東レは、従来比100倍の即効性を持つ新たな抗ウイルス粒子を開発した。繊維や樹脂、フィルム、塗料など多岐にわたる素材に抗ウイルス機能を付与でき、世界初の新素材になるという。今後、試験品提供を通して検証を進め、2 ~ 3 年内の製品化を目指す。機能性粒子の設計・合成技術と表面制御技術を活用し、酸化セリウム粒子を特定の分子で被膜した。これにより、ウイルスを粒子表面に引き寄せて吸着し、酸化分解することで不活性化する。

規格関連
JIS衣料サイズ、成人男女で小・大と共通サイズを追加 繊研,〔22・6 ・14(1)

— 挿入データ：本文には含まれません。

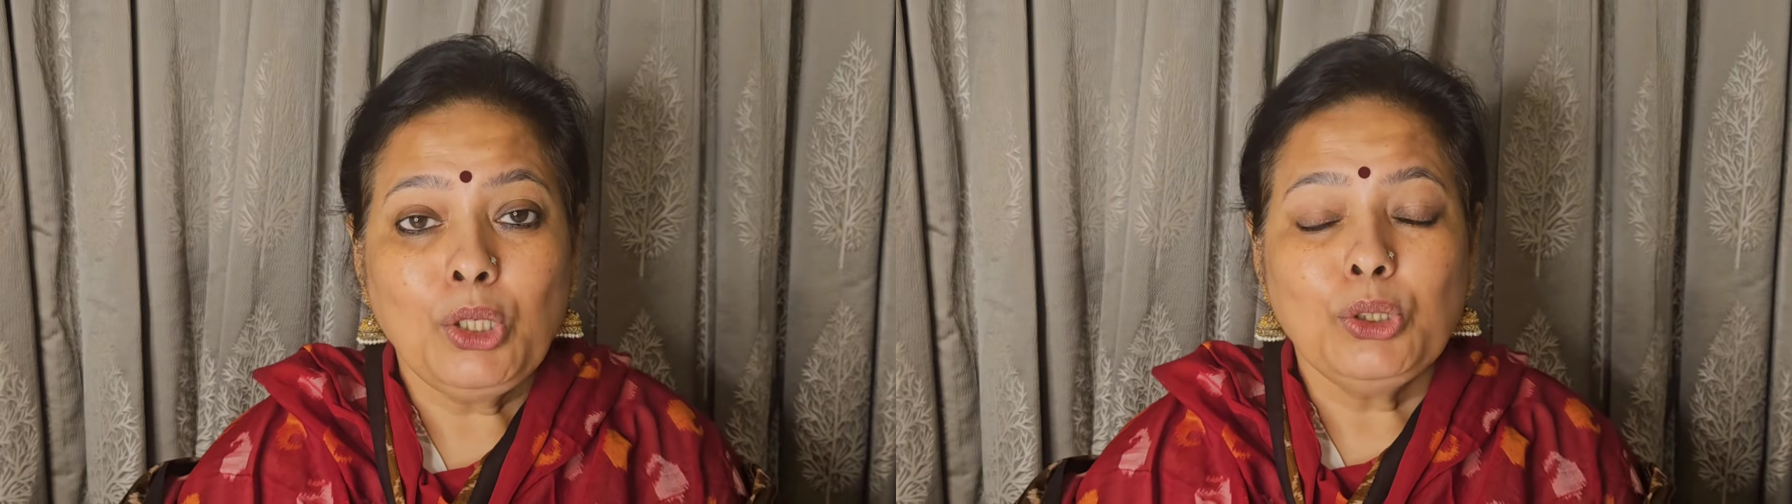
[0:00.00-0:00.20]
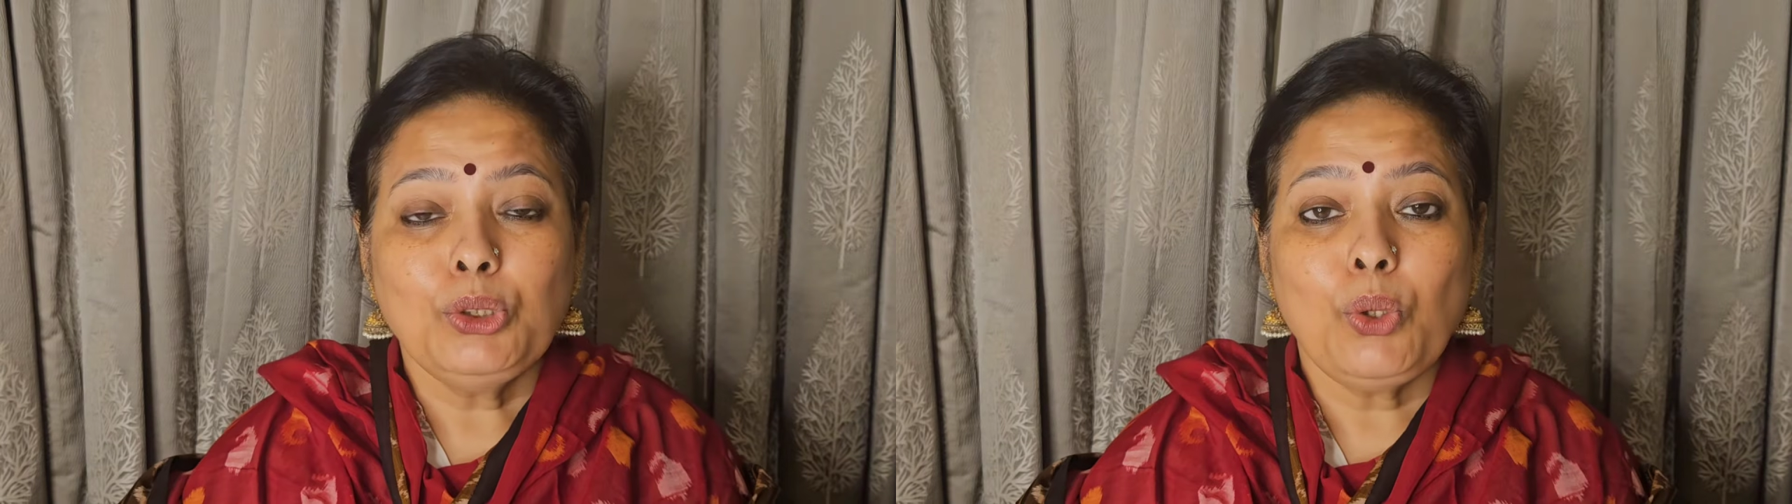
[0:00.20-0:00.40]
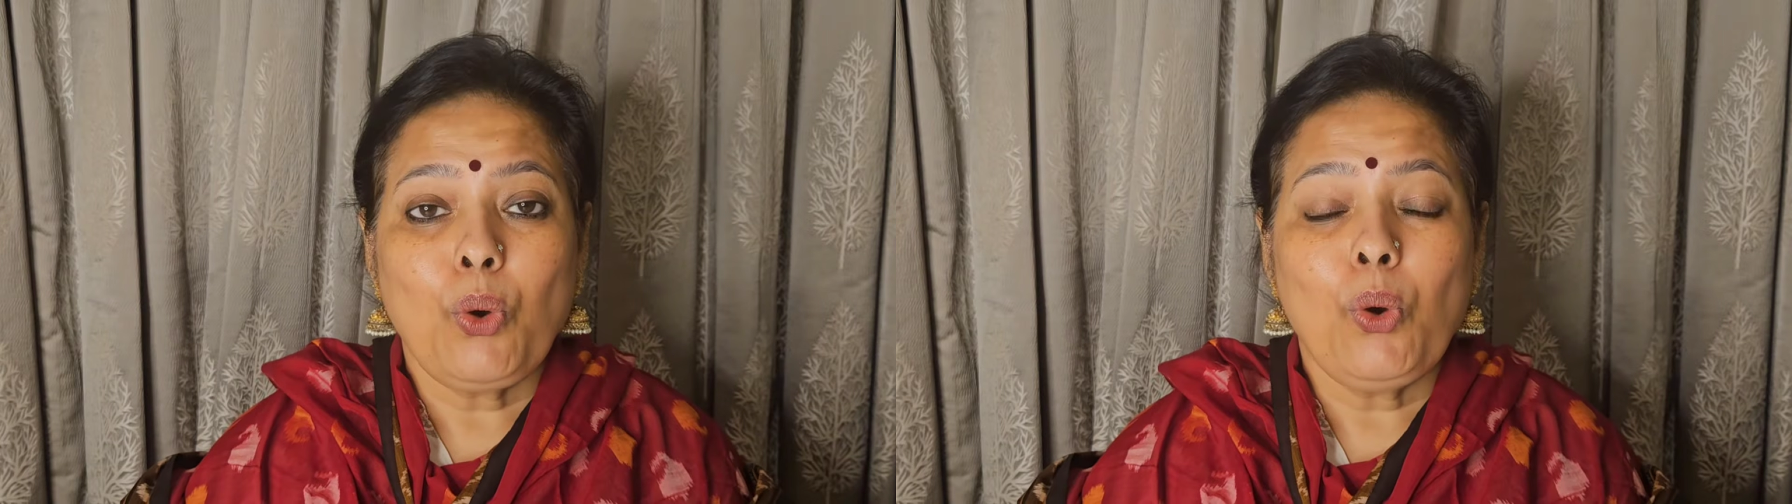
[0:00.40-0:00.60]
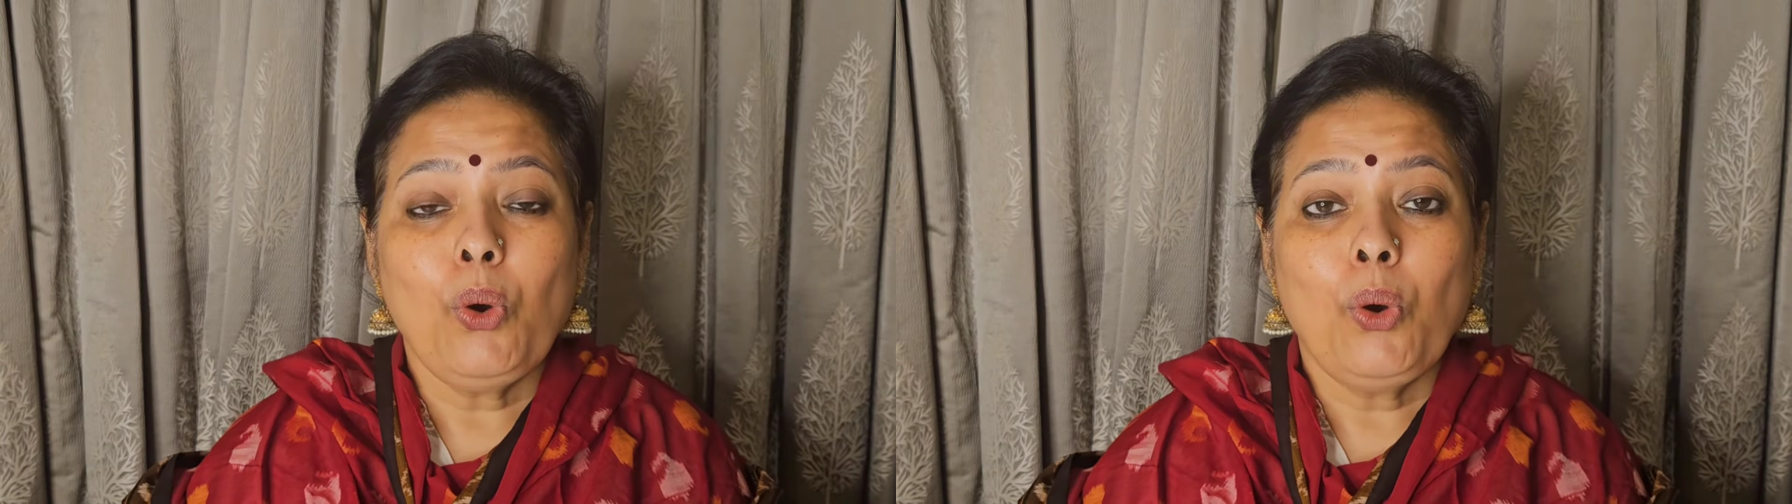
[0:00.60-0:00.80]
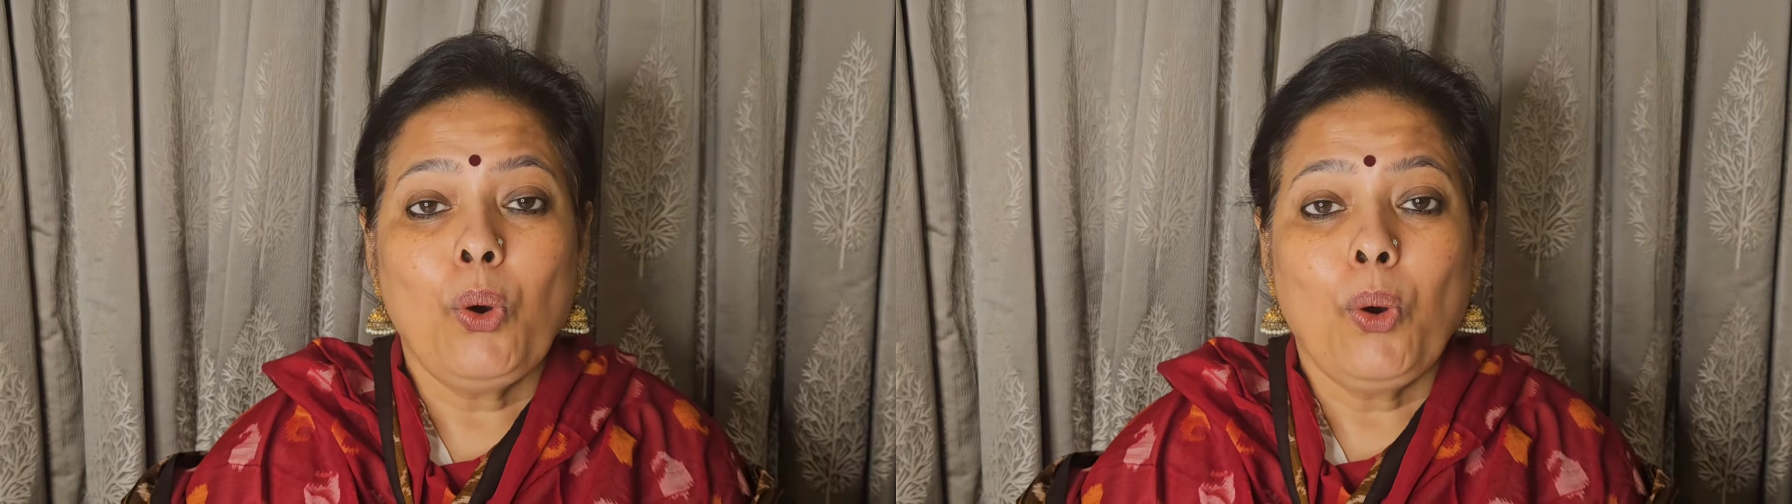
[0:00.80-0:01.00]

So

〕JIS衣料サイズ改訂が22年度末に公表される。経済産業省委託事業「衣料サイズに関するJIS開発」の審議結果が取りまとめられ、経済産業省のチェック、パブリックコメント、日本産業標準調査会の専門委員会を経て、23年3 月公示される予定。14~16年に実施した日本人の体格調査を基に、業界・消費者ニーズを踏まえ、17年に見直されたISOとの整合も図るJISサイズ改訂がようやく決着する。改訂案は、JIS・L4004で小さいサイズにSS、大きいサイズに4 L・5 Lを加え、L4005では範囲表示にSS、4 L・5 L・6 Lを加える。

アパレル
自社ブランド開発で自立経営へ-国内紳士服工場繊研,〔22・5 ・25(1)

国内の紳士服工場で自社ブランドを開発する動きが強まっている。コロナ下でスーツ離れに拍車がかかるなか、オーダースーツやジャケットを中心に、これまで工場が培ってきたテーラードの技術を生かして新たな需要の掘り起こしに挑む。自社ブランドの生産比率を高めることで、依存度が高いOEMの受注に左右されず、安定した年間稼働による縫製工場の自立化を目指す。

アパレル
日本ブランドの海外進出を支援 戦略立案や現地販売も繊研,〔22・6 ・10(2)

日本の逸品を世界に―旅行業大手のエイチ・アイ・エス(HIS)が、日本ブランドの海外進出支援に乗り出している。レストランや食品などの飲食分野をサポートしてきたが、オーガニックタオルブランド「ヒポポタマス」を販売するHPSと業務提携し、ハワイや台湾での販売を始める。旅行業の競争が激化するなか、HISの海外60か国・地域113都市162拠点(4月末現在)のネットワークを違う形で生かせないかと考え、コロナ禍前から動き出した。今後もホテルや百貨店とのネットワークの強さを生かし、提携ブランドを増やす考え。

流通
衣料品もコンビニで広がる 日経MJ,〔22・6 ・8 (7)

コンビニで衣料品を購入する動きが広がっている。ファミリーマートのPBソックスは5 月までの累計販売数が550万足に達し、ローソンも実証実験で好評だった無印良品の商品を順次全国展開させる計画。まとめ買い需要の高まりでスーパーやドラッグストアとの競争は激化しており、来店の目的となる衣料品の存在感が高まっている。

流通
アパレルがビジカジ靴読売,〔22・6 ・23(6)〕

アパレル大手が仕事用にもカジュアルにも使える「ビジカジ」の靴を相次ぎ商品化している。テレワークの広がりでカジュアルなスタイルが定着する中、対応した靴にも商機があるとみているからだ。本業の衣料品で培った技術を生かし、デザインや機能性を競っている。

消費
輸入増え生産は減少-21年の衣類国内供給量 繊研,〔22・6 ・10(1)

21年の衣類国内供給量は前年比1.9%増だった。コロナ禍の影響で需要が落ち込んだ20年は10%減少したが、そこから若干回復した。輸入が増え、国内生産は前年よりも減少したため、輸入品の割合(輸入浸透率)が前年よりやや高まり98.2%となった。衣類供給量の回復が鈍いのは、コロナ禍だけが理由ではなく、供給過剰問題と、SDGsの実現に向けた機運の高まりより、企画点数と発注量を絞るアパレルメーカー・小売業が増加したことも理由の一つと言えそうだ。

その他
心はグラデーション繊研新聞〔22・5 ・17(3)

最新の脳科学では、人の心の性は、男性と女性にわけられるものではなく、色彩のグラデーションの様に連続性があることが分かってきた。性のあり方を決める要素として「心の性」「身体の性」「好きになる性」「表現する性」がある。LGBTQの全人口に占める割合は8.9%(電通20年調査)で11人に1 人の割合。左利きやAB型の人と同比率である。「着たい服を、着る」ことに寛容な社会になることでファッションはより豊かなものになる。